Native Scientists
- Founded: London, 2013
- Focus: Promoting and exploiting cultural and linguistic diversity in STEM (science, technology, engineering and maths)
- Headquarters: London
- Directors: Joana Moscoso
- Founders: Joana Moscoso, Tatiana Correia
- Website: www.nativescientists.org

= Native Scientists =

Non-profit educational organisation

Native Scientists is a non-profit organisation operating in various European countries to broaden the horizons of underserved children (6 to 16 years). It develops and implements programs that establish meaningful connections between pupils and scientists to promote science and language literacy. Other aims include inspiring migrant young people to consider careers in STEM and training scientists to communicate their work to non-scientists. According to their latest internal report, the organization has managed to establish over 20,000 connections (i.e meaningful interactions) between children and scientists through its different programs.

== History ==
Native Scientists was founded in 2013 by two Portuguese scientists, Joana Moscoso, a biologist, and Tatiana Correia, a physicist, who met while studying in the UK. The organization was created to reduce inequalities affecting underserved children in the access to higher education and STEM subjects. In a recent publication in the OECD “The Forum Network”, Joana Moscoso, one of the founders, revealed that this motivation was rooted in personal history:

“The odds for me to become a scientist were very slim. I was born a girl in the ‘80s, I grew up in a village far away from scientific or higher education institutions, my native language was not English, and no one in my family or around me had graduated with a Ph.D. or was enrolled in a science career. According to evidence, my family background, native language, birthplace and, to top it all, my gender, did not favour a scientific career.”

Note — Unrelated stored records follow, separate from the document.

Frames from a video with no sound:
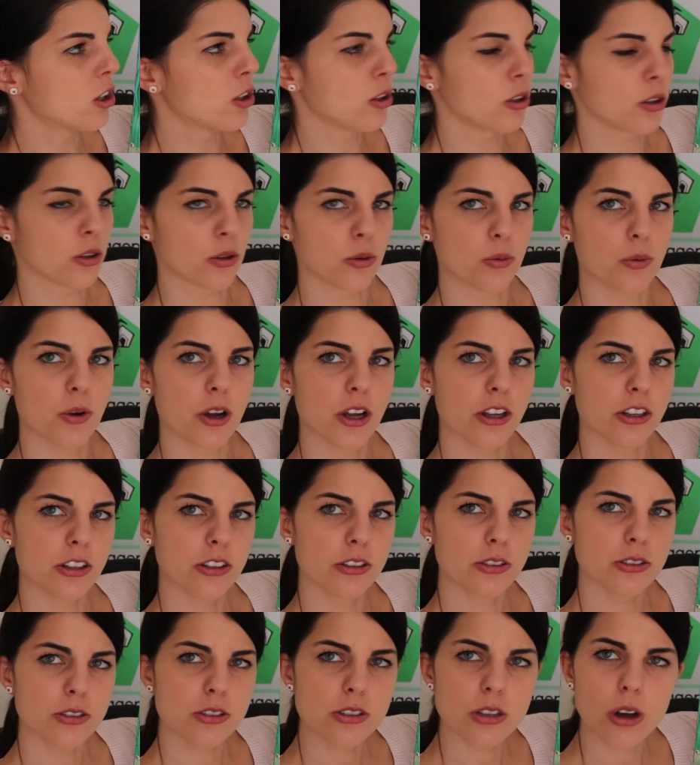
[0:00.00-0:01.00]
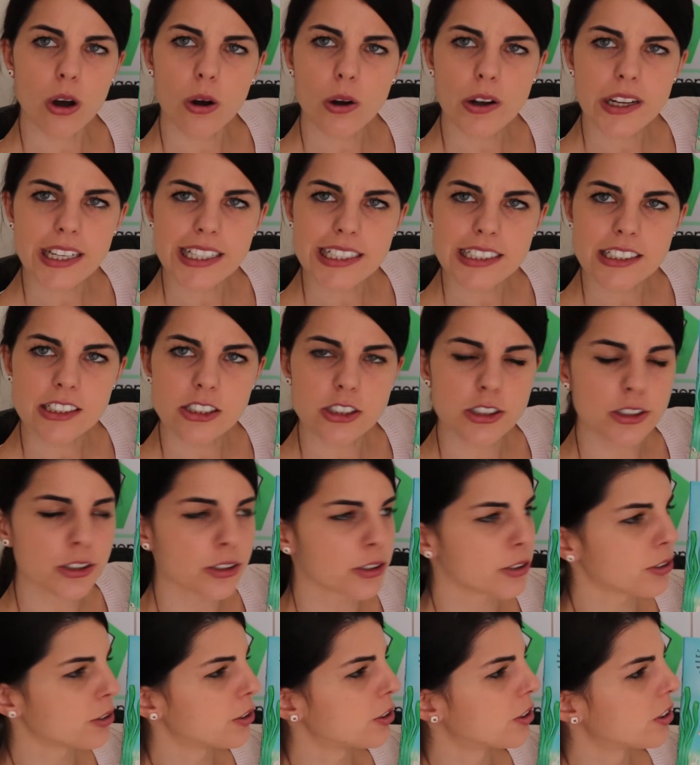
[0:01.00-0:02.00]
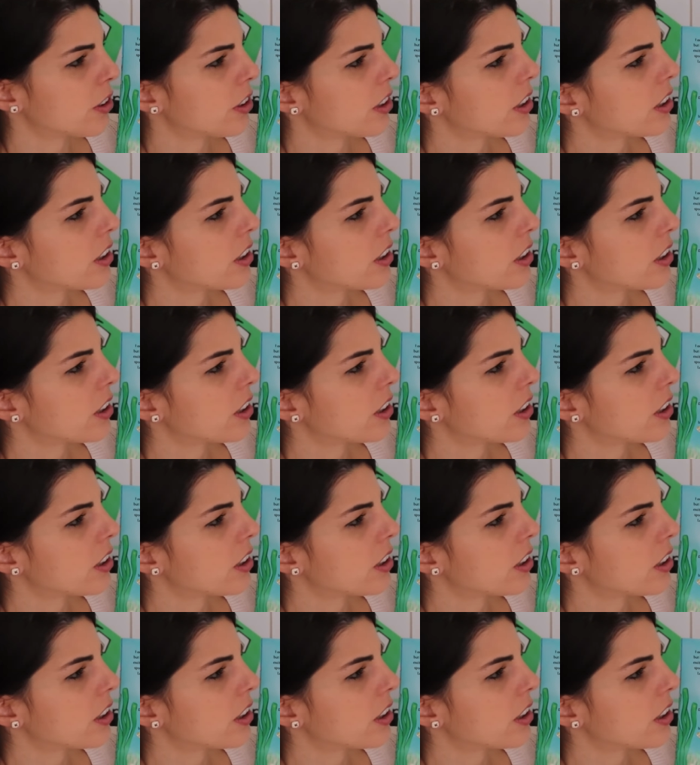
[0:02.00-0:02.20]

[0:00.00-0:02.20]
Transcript: Who were you talking to?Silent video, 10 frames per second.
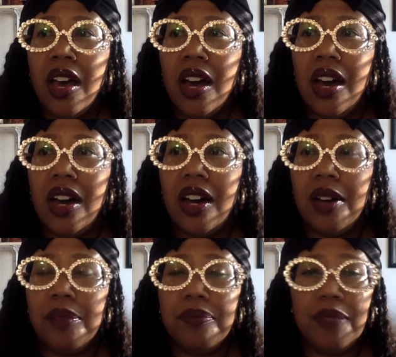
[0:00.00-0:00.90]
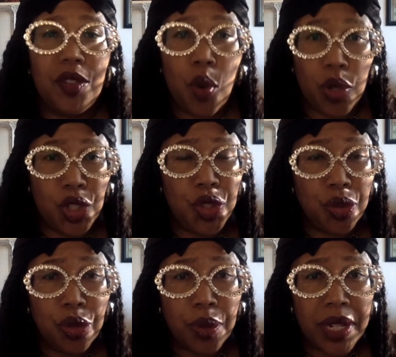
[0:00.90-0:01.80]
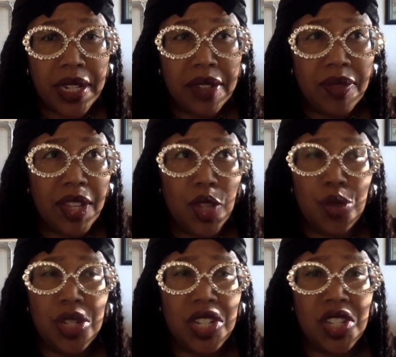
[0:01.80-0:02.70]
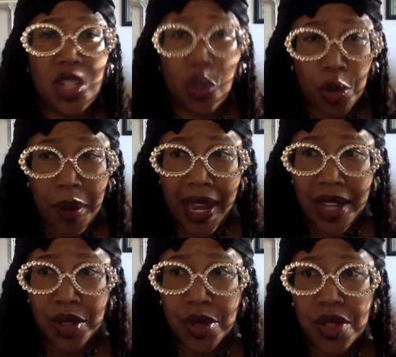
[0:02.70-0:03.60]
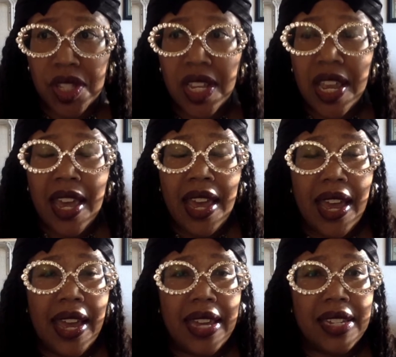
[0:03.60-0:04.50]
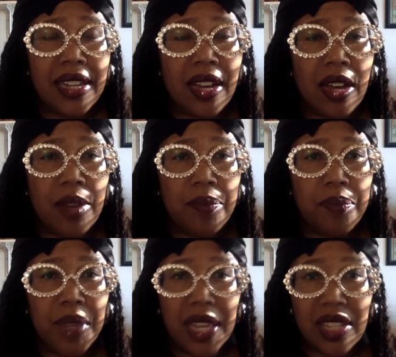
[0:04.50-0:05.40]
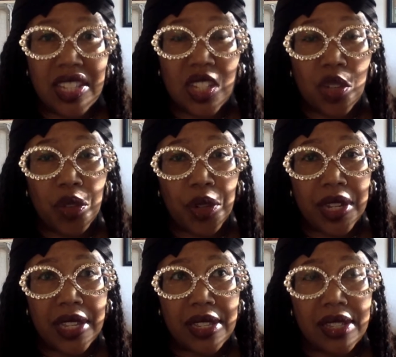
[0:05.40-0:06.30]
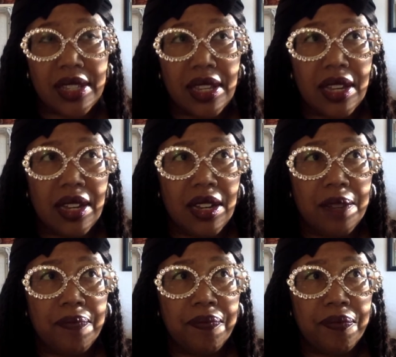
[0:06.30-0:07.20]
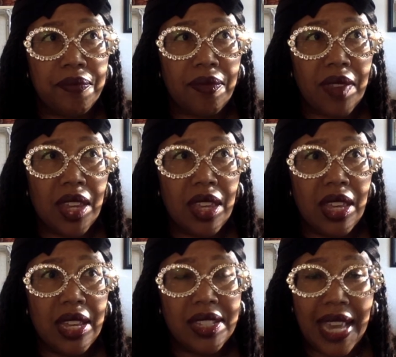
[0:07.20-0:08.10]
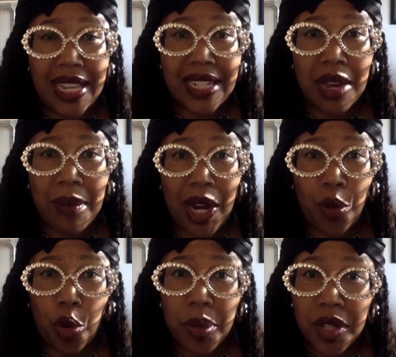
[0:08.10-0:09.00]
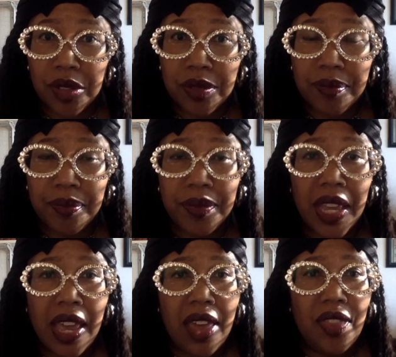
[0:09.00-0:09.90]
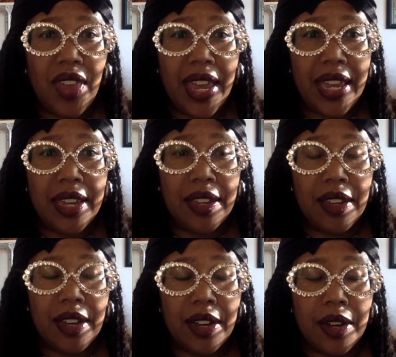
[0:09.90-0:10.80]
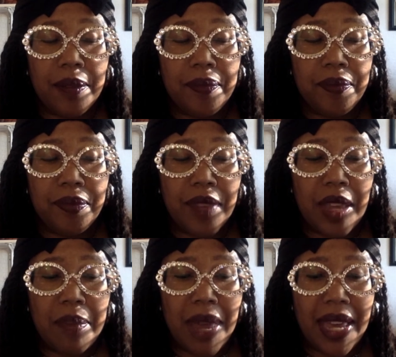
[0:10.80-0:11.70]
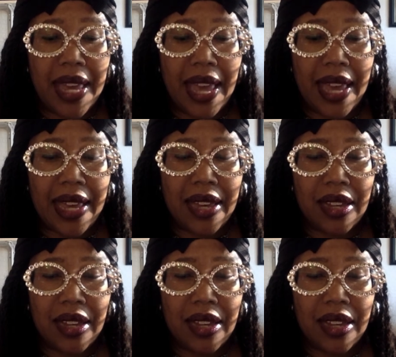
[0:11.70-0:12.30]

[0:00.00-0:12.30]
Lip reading: Of course, jewelry, they use it in solar panels. And because silver is antimicrobial, they make a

Native Scientists is mainly fueled by volunteer work from a wide network of international scientists.

==Activities and Workshop Format==
Native Scientists' projects share the philosophy that creating meaningful connections between pupils and scientists is critical to achieving the organization’s goals. Science outreach activities are therefore premised on establishing common ground, which can be found in a shared heritage language, culture, or upbringing. "Native Schools", which joins international STEM scientists and migrant pupils in schools to speak about science in their heritage language, is Native Scientists' oldest and most successful endeavor. During approximately 60 minutes workshops, groups of 4/5 children interact with different scientists in a carousel, speed dating, style, which promote active and critical participation through language integrated learning.

These workshops connect underserved children with role models of similar cultural background, aiming at increasing scientific literacy, encouraging scientific careers, and valuing multilingualism. Initially operating only in the UK for Portuguese-speaking communities, the project has now expanded to other international communities inside the UK and other European countries, including France, Norway, Germany, Sweden, Ireland and the Netherlands.

Native Scientists also runs the program “Cientista Regressa à Escola” which prompts Portuguese scientists to return to the schools where they originally studied to share their research and career path. One of the major Portuguese newspapers, “Público”, wrote a profile on this particular program. The piece covered a workshop which took place in Foros de Arão, a small rural village of Alentejo, and highlighted the view of one of the teachers of the elementary school:

“[she] notes that children of this age are not very aware of a scientist’s role. ‘ When we ask them [the children] what they want to be when they’re older, they usually answer firemen or policemen. Being a scientist is not something which feels close to them.’ The teacher also thinks that growing up in a rural setting makes science seem like a distant activity.”

Other programs include “Cartas com Ciência”, through which pupils and scientists from the CPLP exchange written letters, “Native Explorers", which hosts events for older children and teenagers in museums, universities and research centers, and “Native Training”. which trains scientists on science communication and outreach. The organization has also launched scientific podcasts for children, school educational resources authored by scientists, and a collection of interviews about the benefits and challenges of being multilingual

==Partnerships==
The organizations is formally associated with more than 30 other European institutions, including other scientific and international associations, language institutes and universities. Notable partners include the Calouste Gulbenkian Foundation, the Goethe Institute, Instituto Camões and the Elsevier Foundation.

==Awards==

- 2014: Microbiology Outreach Prize, Microbiology Society (awarded to director Joana Moscoso)
- 2015: Outreach and Engagement Award, Royal Society of Biology (awarded to director Joana Moscoso)
- 2016: President's Inspirational Partner Award, Imperial College London
- 2017: Director Joana Moscoso was selected among the MIT Innovators Under 35
- 2017: Heriot-Watt Principal's Public Engagement Prize (awarded to Ana Catarino, Native Scientists Coordinator in Scotland)
- 2018: EU label for 2018 European Year of Cultural Heritage
- 2018: 'Highly Commended' distinction by STEM Inspiration Awards
- 2021: "Falling Walls Engage" Winner

Native Scientists created the Native Awards to recognise the creativity of pupils in the Native Schools project. Pupils are asked to draw what a scientist is for them, as well as to imagine and write a sentence of what they would do if they were a scientist.